Databricks (via Direct Connect method)

This page will guide you through the setup of Databricks in K using the direct connect method.

Integration details

Scope	Included	Comments
Metadata	YES	See below for known limitations
Lineage	YES
Usage	YES
Sensitive Data Scanner	Alpha

Known limitations with this integration:

Hive catalogues are not supported currently.

Step 1) Databricks access

Ensure you have configured Unity enabled catalogue for your workspace
1. https://community.databricks.com/t5/bangalore/how-do-we-enable-unity-catalog-for-our-workspace/td-p/73258

Enable System Schemas for access & queries

Follow the following documentation to enable the system schemas:

https://docs.databricks.com/en/admin/system-tables/index.html#enable

https://kb.databricks.com/unity-catalog/find-your-metastore-id

Run the following commands to enable:

curl -v -X PUT -H "Authorization: Bearer <PAT TOKEN>" "https://<YOUR WORKSPACE>.cloud.databricks.com/api/2.0/unity-catalog/metastores/<METASTORE ID>/systemschemas/access"
curl -v -X PUT -H "Authorization: Bearer <PAT TOKEN>" "https://<YOUR WORKSPACE>.cloud.databricks.com/api/2.0/unity-catalog/metastores/<METASTORE ID>/systemschemas/query"

SQL Warehouse
1. Create or use an existing SQL Warehouse for K to use for the extraction.
2. Go to the SQL Warehouse page.

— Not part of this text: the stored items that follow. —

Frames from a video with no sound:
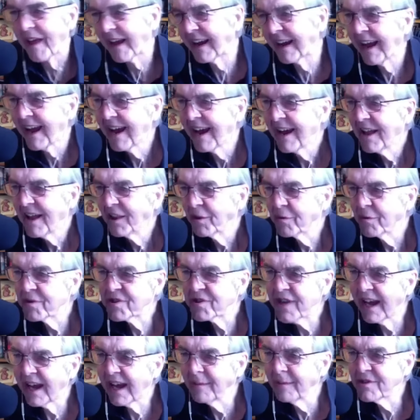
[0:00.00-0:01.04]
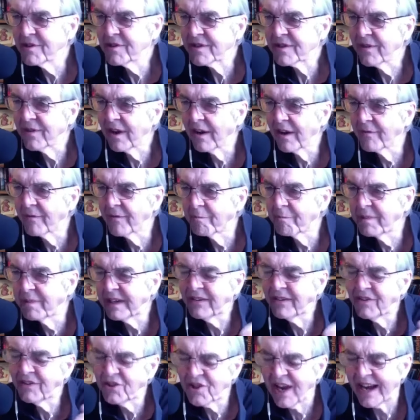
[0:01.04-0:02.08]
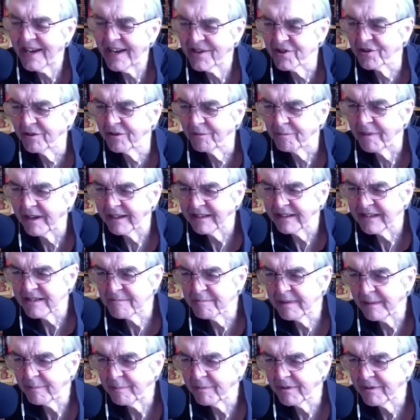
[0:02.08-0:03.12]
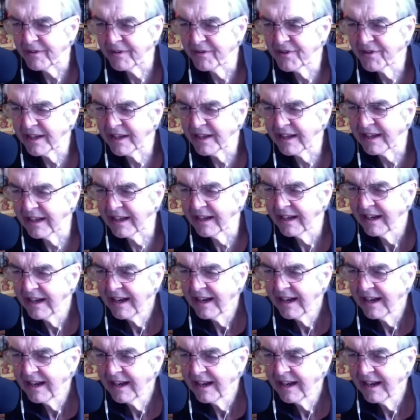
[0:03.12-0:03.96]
that, there was an element of being dazzled by these people and thinking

Select the SQL Warehouse to use.
  1. Go to the connection details
  2. Note down the Server hostname and HTTP path
PAT Token
1. For the user that will be used to connect, create a PAT token to be used for authentication.
2. https://docs.databricks.com/en/dev-tools/auth/pat.html

From the above, record down the following for use in the setup:

Databricks account URL
1. e.g. adb-<workspaceId>.<instance>.azuredatabricks.net
PAT token
Server host name
HTTP path

Step 2) Connecting K to Databricks

Select Platform Settings in the side bar
In the pop-out side panel, under Integrations click on Sources
Click Add Source and select Databricks
Select Direct Connect and add your Databricks details and click Next
Fill in the Source Settings and click Next
- Name: The name you wish to give your Databricks source in K
- Host: Add your Databricks Account location. Can be seen in the URL when you log into your Databricks account.
  - e.g. adb-<workspaceId>.<instance>.azuredatabricks.net
- Server Hostname: The SQL Warehouse Server hostname
  - e.g. adb-<workspaceId>.<instance>.azuredatabricks.net
- HTTP Path: The SQL Warehouse Http path either to a DBSQL endpoint or to a DBR interactive cluster
  - e.g. /sql/1.0/warehouses/<warehouseId>
Add the Connection details and click Save & Next when connection is successful
- PAT Token: Add the PAT token created in Step 1
Test your connection and click Save

Step 3) Manually run an ad hoc load to test the integration

Next to your new Source, click on the Run manual load icon
Confirm how you want the source to be loaded
After the source load is triggered, a pop up bar will appear taking you to the Monitor tab in the Batch Manager page. This is the usual page you visit to view the progress of source loads

A manual source load will also require a manual run of

DAILY
GATHER_METRICS_AND_STATS

To load all metrics and indexes with the manually loaded metadata. These can be found in the Batch Manager page

Troubleshooting failed loads

If the job failed at the extraction step
- Check the error. Contact KADA Support if required.
- Rerun the source job
If the job failed at the load step, the landing folder failed directory will contain the file with issues.
- Find the bad record and fix the file
- Rerun the source job